— Required work —
Among the lines below, return each one that contains the word "frames".

— Provided material —
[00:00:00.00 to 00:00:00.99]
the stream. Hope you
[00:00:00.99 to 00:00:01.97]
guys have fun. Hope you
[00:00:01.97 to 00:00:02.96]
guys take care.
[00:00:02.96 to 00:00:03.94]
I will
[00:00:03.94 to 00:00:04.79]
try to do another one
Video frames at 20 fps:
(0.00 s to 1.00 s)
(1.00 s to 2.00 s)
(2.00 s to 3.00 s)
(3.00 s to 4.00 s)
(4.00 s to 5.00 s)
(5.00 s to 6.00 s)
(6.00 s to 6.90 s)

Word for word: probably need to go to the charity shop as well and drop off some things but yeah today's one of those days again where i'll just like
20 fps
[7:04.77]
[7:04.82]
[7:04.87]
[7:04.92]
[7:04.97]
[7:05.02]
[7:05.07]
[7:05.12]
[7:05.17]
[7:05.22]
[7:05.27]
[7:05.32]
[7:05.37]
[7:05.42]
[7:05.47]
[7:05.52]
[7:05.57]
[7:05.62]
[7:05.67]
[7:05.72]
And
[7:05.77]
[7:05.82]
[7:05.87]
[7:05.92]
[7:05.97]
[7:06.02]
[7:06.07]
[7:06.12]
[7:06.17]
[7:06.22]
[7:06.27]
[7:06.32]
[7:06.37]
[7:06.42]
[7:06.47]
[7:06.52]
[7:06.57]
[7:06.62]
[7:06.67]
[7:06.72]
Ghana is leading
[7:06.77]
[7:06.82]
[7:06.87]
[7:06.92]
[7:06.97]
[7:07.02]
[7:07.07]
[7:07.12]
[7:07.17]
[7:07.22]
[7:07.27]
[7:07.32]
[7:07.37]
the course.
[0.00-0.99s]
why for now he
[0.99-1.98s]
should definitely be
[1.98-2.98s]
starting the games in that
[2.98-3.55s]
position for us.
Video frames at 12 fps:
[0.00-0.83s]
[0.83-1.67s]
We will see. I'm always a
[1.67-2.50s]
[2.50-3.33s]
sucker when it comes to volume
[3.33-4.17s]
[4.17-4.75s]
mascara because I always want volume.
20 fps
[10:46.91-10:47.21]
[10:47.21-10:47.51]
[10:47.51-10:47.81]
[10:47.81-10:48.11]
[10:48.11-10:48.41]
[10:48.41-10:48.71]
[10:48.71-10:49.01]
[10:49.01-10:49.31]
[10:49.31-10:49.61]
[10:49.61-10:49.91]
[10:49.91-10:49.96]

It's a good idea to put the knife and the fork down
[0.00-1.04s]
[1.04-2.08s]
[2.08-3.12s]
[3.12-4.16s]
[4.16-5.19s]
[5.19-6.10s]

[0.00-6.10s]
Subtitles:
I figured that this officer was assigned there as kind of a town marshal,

— Output for this exercise —
Video frames at 20 fps:
Video frames at 12 fps:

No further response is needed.